• Your goal
The answer is to be the data that follows, transcribed exactly, minus its pictures.

• Study material
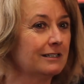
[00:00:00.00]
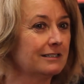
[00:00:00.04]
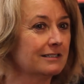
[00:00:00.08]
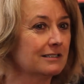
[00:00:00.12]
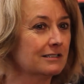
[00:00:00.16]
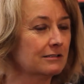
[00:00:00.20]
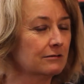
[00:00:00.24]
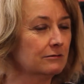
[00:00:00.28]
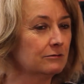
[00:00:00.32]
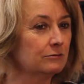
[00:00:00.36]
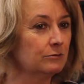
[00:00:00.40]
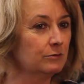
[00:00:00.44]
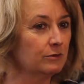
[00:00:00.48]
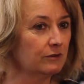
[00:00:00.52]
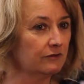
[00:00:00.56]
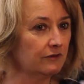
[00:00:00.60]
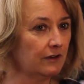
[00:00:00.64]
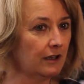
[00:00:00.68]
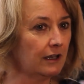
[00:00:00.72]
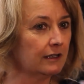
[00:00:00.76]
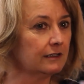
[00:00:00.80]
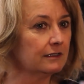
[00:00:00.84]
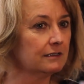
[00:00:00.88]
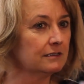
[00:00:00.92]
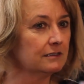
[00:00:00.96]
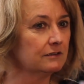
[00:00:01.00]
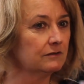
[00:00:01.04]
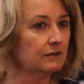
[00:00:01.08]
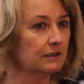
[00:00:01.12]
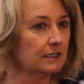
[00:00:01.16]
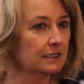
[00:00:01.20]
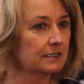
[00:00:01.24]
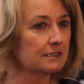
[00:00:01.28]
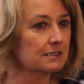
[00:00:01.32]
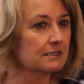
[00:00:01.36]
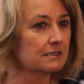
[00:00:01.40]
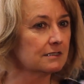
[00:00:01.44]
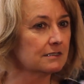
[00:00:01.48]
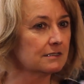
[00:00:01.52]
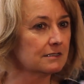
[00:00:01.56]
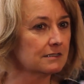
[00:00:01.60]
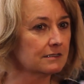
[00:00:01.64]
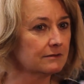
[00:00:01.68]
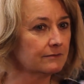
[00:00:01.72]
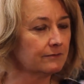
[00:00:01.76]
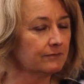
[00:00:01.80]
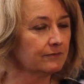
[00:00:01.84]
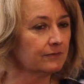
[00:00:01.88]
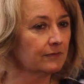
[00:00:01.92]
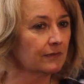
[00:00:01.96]
as school provided devices.
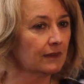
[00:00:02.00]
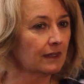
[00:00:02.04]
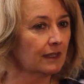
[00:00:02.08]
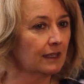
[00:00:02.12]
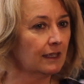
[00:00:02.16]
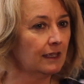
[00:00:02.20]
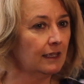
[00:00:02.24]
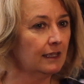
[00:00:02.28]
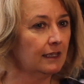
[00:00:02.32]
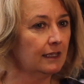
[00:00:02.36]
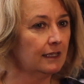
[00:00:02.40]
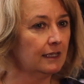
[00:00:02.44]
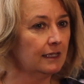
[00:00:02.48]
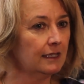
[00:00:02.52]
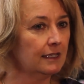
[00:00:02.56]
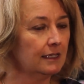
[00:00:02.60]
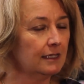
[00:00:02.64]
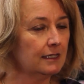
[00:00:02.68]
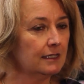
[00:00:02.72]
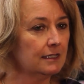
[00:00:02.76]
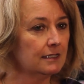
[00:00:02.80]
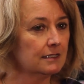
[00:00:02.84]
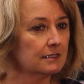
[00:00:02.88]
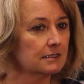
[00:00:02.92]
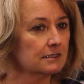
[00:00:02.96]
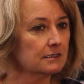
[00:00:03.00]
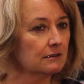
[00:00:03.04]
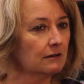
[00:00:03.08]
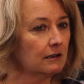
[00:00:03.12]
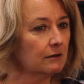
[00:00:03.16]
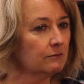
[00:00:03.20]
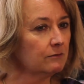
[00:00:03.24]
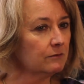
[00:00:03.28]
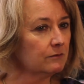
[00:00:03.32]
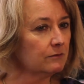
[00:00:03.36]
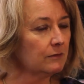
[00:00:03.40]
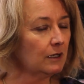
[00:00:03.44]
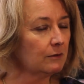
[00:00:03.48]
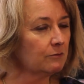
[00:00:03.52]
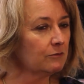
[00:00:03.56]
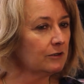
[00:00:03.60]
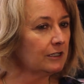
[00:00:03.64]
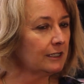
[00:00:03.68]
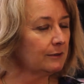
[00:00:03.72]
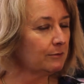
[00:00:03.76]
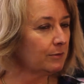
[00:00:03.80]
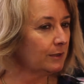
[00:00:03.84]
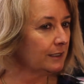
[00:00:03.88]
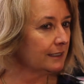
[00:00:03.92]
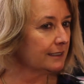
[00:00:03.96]
So I'm
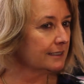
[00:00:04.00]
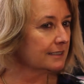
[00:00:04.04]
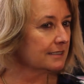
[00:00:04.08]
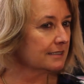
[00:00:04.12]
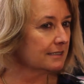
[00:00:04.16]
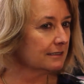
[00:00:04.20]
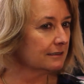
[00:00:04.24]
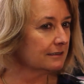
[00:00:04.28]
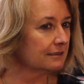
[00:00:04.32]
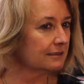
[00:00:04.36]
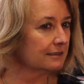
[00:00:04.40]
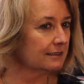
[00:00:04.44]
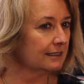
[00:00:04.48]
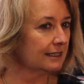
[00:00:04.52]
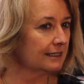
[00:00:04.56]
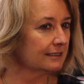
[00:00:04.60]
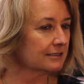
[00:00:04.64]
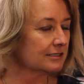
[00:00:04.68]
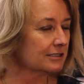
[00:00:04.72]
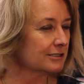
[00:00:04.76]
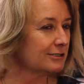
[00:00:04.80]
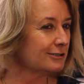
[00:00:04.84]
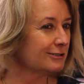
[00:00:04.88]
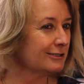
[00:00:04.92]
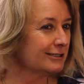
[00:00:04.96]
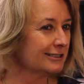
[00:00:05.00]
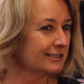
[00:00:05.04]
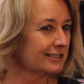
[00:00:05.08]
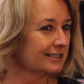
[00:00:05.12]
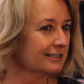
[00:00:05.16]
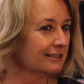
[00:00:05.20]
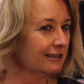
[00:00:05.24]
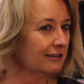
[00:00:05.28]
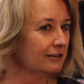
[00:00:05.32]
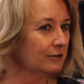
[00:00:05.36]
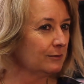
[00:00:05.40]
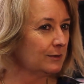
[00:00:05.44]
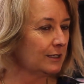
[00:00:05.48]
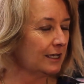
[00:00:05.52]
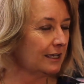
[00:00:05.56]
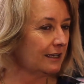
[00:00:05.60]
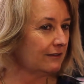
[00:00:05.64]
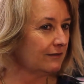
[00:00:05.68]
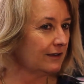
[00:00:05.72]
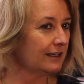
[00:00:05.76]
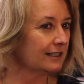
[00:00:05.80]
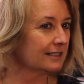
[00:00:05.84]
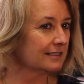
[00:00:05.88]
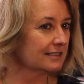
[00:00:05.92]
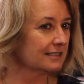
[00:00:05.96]
really pleased that our students are going to have
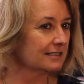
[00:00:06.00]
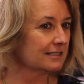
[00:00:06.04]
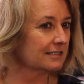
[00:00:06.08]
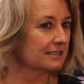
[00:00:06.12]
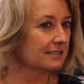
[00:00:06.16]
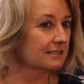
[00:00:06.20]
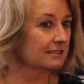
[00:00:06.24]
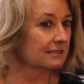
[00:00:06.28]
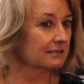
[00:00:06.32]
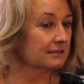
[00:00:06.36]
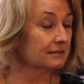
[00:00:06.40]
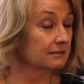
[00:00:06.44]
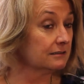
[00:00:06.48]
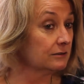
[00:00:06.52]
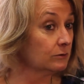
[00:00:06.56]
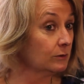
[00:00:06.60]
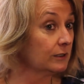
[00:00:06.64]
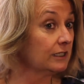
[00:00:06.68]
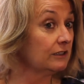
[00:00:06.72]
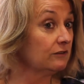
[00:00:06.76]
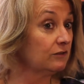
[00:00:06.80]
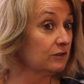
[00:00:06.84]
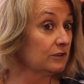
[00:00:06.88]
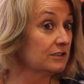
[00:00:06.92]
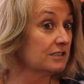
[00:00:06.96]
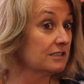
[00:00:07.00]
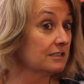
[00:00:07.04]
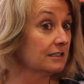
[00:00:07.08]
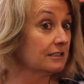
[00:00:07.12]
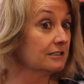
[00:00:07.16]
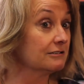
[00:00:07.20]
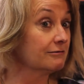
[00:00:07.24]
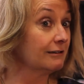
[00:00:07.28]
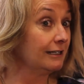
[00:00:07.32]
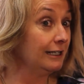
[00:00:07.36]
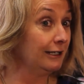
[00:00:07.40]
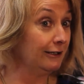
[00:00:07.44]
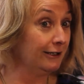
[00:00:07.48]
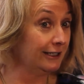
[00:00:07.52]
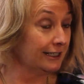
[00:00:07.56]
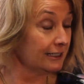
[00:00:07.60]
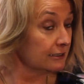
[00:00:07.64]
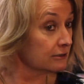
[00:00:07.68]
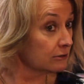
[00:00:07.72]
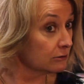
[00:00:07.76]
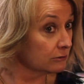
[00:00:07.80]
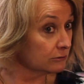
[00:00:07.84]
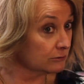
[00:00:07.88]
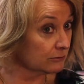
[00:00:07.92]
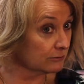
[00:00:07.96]
access to 21st century learning
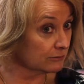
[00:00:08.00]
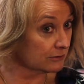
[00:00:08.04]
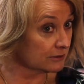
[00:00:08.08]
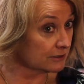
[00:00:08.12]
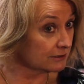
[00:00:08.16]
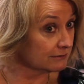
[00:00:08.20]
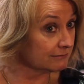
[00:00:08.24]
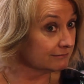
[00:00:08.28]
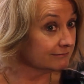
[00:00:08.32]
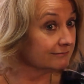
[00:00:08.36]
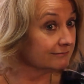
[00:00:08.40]
tools.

• Reply to the task
[00:00:00.00]
[00:00:00.04]
[00:00:00.08]
[00:00:00.12]
[00:00:00.16]
[00:00:00.20]
[00:00:00.24]
[00:00:00.28]
[00:00:00.32]
[00:00:00.36]
[00:00:00.40]
[00:00:00.44]
[00:00:00.48]
[00:00:00.52]
[00:00:00.56]
[00:00:00.60]
[00:00:00.64]
[00:00:00.68]
[00:00:00.72]
[00:00:00.76]
[00:00:00.80]
[00:00:00.84]
[00:00:00.88]
[00:00:00.92]
[00:00:00.96]
[00:00:01.00]
[00:00:01.04]
[00:00:01.08]
[00:00:01.12]
[00:00:01.16]
[00:00:01.20]
[00:00:01.24]
[00:00:01.28]
[00:00:01.32]
[00:00:01.36]
[00:00:01.40]
[00:00:01.44]
[00:00:01.48]
[00:00:01.52]
[00:00:01.56]
[00:00:01.60]
[00:00:01.64]
[00:00:01.68]
[00:00:01.72]
[00:00:01.76]
[00:00:01.80]
[00:00:01.84]
[00:00:01.88]
[00:00:01.92]
[00:00:01.96]
as school provided devices.
[00:00:02.00]
[00:00:02.04]
[00:00:02.08]
[00:00:02.12]
[00:00:02.16]
[00:00:02.20]
[00:00:02.24]
[00:00:02.28]
[00:00:02.32]
[00:00:02.36]
[00:00:02.40]
[00:00:02.44]
[00:00:02.48]
[00:00:02.52]
[00:00:02.56]
[00:00:02.60]
[00:00:02.64]
[00:00:02.68]
[00:00:02.72]
[00:00:02.76]
[00:00:02.80]
[00:00:02.84]
[00:00:02.88]
[00:00:02.92]
[00:00:02.96]
[00:00:03.00]
[00:00:03.04]
[00:00:03.08]
[00:00:03.12]
[00:00:03.16]
[00:00:03.20]
[00:00:03.24]
[00:00:03.28]
[00:00:03.32]
[00:00:03.36]
[00:00:03.40]
[00:00:03.44]
[00:00:03.48]
[00:00:03.52]
[00:00:03.56]
[00:00:03.60]
[00:00:03.64]
[00:00:03.68]
[00:00:03.72]
[00:00:03.76]
[00:00:03.80]
[00:00:03.84]
[00:00:03.88]
[00:00:03.92]
[00:00:03.96]
So I'm
[00:00:04.00]
[00:00:04.04]
[00:00:04.08]
[00:00:04.12]
[00:00:04.16]
[00:00:04.20]
[00:00:04.24]
[00:00:04.28]
[00:00:04.32]
[00:00:04.36]
[00:00:04.40]
[00:00:04.44]
[00:00:04.48]
[00:00:04.52]
[00:00:04.56]
[00:00:04.60]
[00:00:04.64]
[00:00:04.68]
[00:00:04.72]
[00:00:04.76]
[00:00:04.80]
[00:00:04.84]
[00:00:04.88]
[00:00:04.92]
[00:00:04.96]
[00:00:05.00]
[00:00:05.04]
[00:00:05.08]
[00:00:05.12]
[00:00:05.16]
[00:00:05.20]
[00:00:05.24]
[00:00:05.28]
[00:00:05.32]
[00:00:05.36]
[00:00:05.40]
[00:00:05.44]
[00:00:05.48]
[00:00:05.52]
[00:00:05.56]
[00:00:05.60]
[00:00:05.64]
[00:00:05.68]
[00:00:05.72]
[00:00:05.76]
[00:00:05.80]
[00:00:05.84]
[00:00:05.88]
[00:00:05.92]
[00:00:05.96]
really pleased that our students are going to have
[00:00:06.00]
[00:00:06.04]
[00:00:06.08]
[00:00:06.12]
[00:00:06.16]
[00:00:06.20]
[00:00:06.24]
[00:00:06.28]
[00:00:06.32]
[00:00:06.36]
[00:00:06.40]
[00:00:06.44]
[00:00:06.48]
[00:00:06.52]
[00:00:06.56]
[00:00:06.60]
[00:00:06.64]
[00:00:06.68]
[00:00:06.72]
[00:00:06.76]
[00:00:06.80]
[00:00:06.84]
[00:00:06.88]
[00:00:06.92]
[00:00:06.96]
[00:00:07.00]
[00:00:07.04]
[00:00:07.08]
[00:00:07.12]
[00:00:07.16]
[00:00:07.20]
[00:00:07.24]
[00:00:07.28]
[00:00:07.32]
[00:00:07.36]
[00:00:07.40]
[00:00:07.44]
[00:00:07.48]
[00:00:07.52]
[00:00:07.56]
[00:00:07.60]
[00:00:07.64]
[00:00:07.68]
[00:00:07.72]
[00:00:07.76]
[00:00:07.80]
[00:00:07.84]
[00:00:07.88]
[00:00:07.92]
[00:00:07.96]
access to 21st century learning
[00:00:08.00]
[00:00:08.04]
[00:00:08.08]
[00:00:08.12]
[00:00:08.16]
[00:00:08.20]
[00:00:08.24]
[00:00:08.28]
[00:00:08.32]
[00:00:08.36]
[00:00:08.40]
tools.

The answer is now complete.